On 06/04/2015 05:03 PM, Sean Dague wrote:
On 06/04/2015 10:50 AM, Dmitry Tantsur wrote:
On 06/04/2015 04:40 PM, Ruby Loo wrote:
Hi,
In Kilo, we introduced microversions but it seems to be a
work-in-progress. There is an effort now to add microversion into the
API-WG's guidelines, to provide a consistent way of using microversions
across OpenStack projects [1]. Specifically, in the context of this
email, there is a proposed guideline for when to bump the microversion
[2].
As I understand this guideline tells to bump microversion on every
change which I strongly -1 as usual. Reason: it's bump for the sake of
bump, without any direct benefit for users (no, API discoverability is
not one, because microversion do not solve it).
I'll post the same comment to the guideline.
Backwards compatible API adds with no user signaling is a fallacy
because it assumes the arrow of time flows only one way.

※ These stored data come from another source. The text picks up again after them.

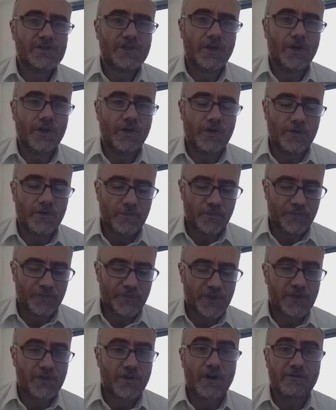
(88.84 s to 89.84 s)

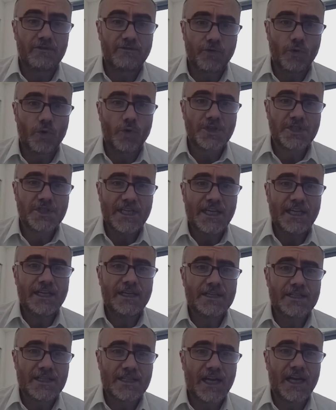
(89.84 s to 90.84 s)
so there are
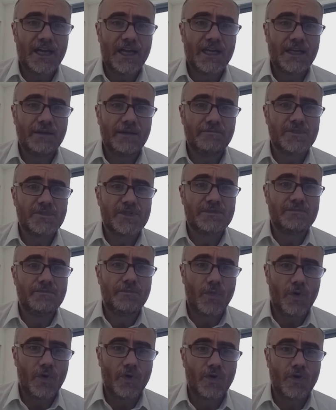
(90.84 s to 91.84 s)
14
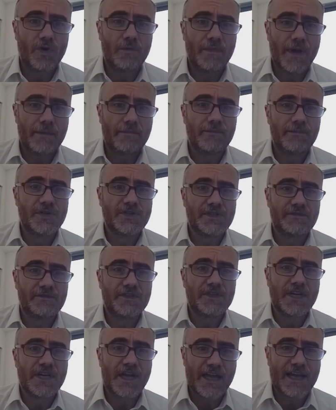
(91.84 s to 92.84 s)
times more members
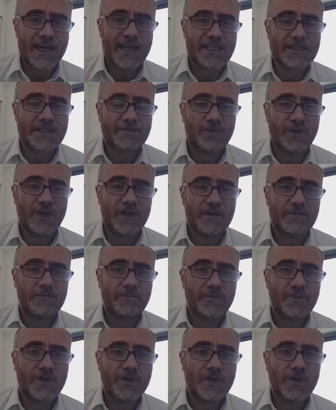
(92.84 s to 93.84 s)
of the diaspora
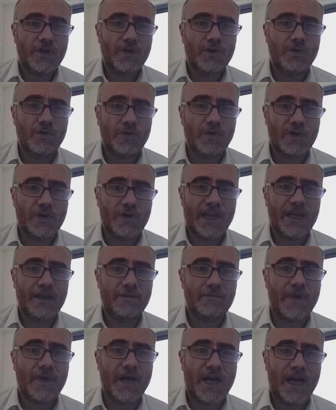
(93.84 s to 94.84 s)
who
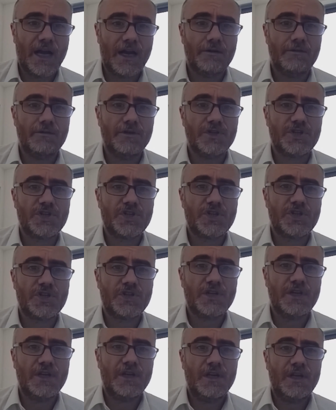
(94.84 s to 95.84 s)
claim
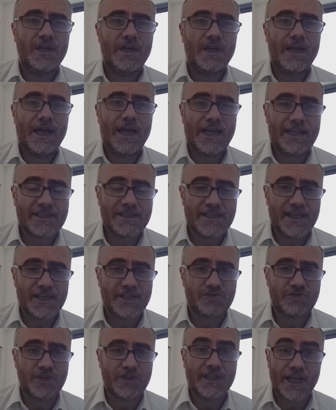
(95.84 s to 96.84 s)
Irish
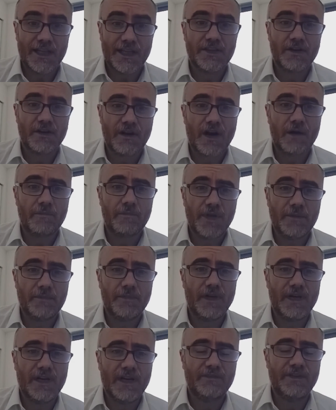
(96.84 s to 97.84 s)
ancestry than there are
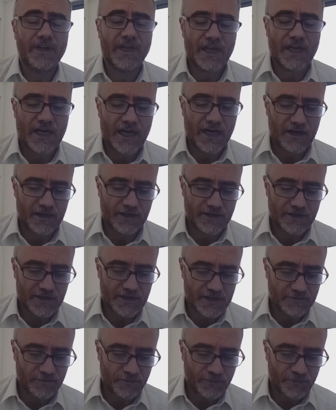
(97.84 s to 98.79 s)
people living in Ireland.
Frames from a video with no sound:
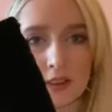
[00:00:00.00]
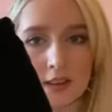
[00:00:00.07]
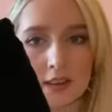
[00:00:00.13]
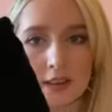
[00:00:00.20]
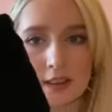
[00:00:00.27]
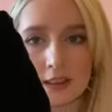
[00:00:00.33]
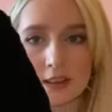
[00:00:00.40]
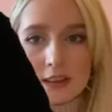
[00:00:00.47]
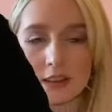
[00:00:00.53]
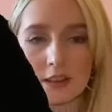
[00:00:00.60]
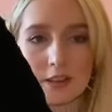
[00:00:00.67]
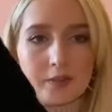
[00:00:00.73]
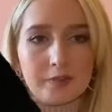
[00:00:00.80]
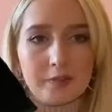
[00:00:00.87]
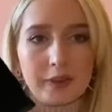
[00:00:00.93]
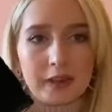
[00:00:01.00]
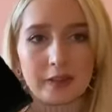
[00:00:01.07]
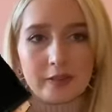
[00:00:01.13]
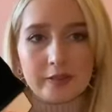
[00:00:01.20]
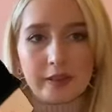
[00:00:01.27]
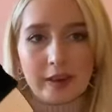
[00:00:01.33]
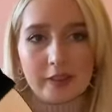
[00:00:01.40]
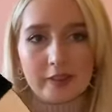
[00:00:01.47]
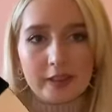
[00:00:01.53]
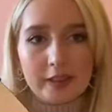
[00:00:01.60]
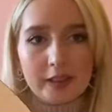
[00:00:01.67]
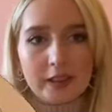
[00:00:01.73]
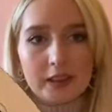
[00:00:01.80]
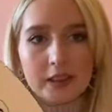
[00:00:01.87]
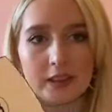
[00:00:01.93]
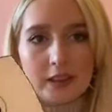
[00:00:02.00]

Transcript: It's made of velvet.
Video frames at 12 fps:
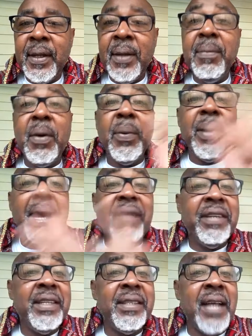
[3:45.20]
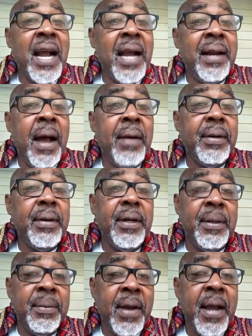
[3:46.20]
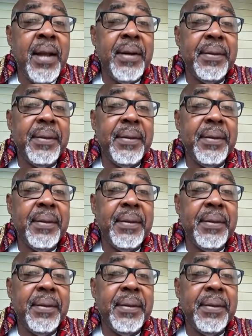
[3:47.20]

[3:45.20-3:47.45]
But we have a desired outcome, right?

If at version 1.5 you have a resource that is
foo {
"bar": ...
}
And then you decide you want to add another attribute
foo {
"bar": ...
"baz": ...
}
And you don't bump the version, you'll get a set of users that use a
cloud with baz, and incorrectly assume that version 1.5 of the API means
that baz will always be there. Except, there are lots of clouds out
there, including ones that might be at the code commit before it was
added. Because there are lots of deploys in the world, your users can
effectively go back in time.
So now your API definition for version 1.5 is:
"foo, may or may not contain baz, and there is no way of you knowing if
it will until you try. good luck."
Which is pretty aweful.
Which is not very different from your definition. "Version 1.5 contains
feature xyz, unless it's disabled by the configuration or patched out
downstream. Well, 1.4 can also contain the feature, if downstream
backported it. So good luck again."
If you allow to group features under one microversion, that becomes even
worse - you can have deployment that got microversion only partially.
For example, that's what I would call API discoverability:
$ ironic has-capability foobar
true
and that's how it would play with versioning:
$ ironic --ironic-api-version 1.2 has-capability foobar
false
$ ironic --ironic-api-version 1.6 has-capability foobar
true
On the contrary, the only thing that microversion tells me is that the
server installation is based on a particular upstream commit.
To me these are orthogonal problems, and I believe they should be solved
differently. Our disagreement is due to seeing them as one problem.
Looking at your comments in the WG repo you also seem to only be
considering projects shipped at Major release versions (Kilo, Liberty).
Which might be true of Red Hat's product policy, but it's not generally
true that all clouds are at a release boundary. Continous Deployment of
OpenStack has been a value from Day 1, and many public clouds are not
using releases, but are using arbitrary points off of master.
I don't know why you decided I don't know it, but you're wrong.
> A
microversion describes when a changes happens so that applications
writers have a very firm contract about what they are talking to.
No, they don't. Too many things can modify behavior - see above.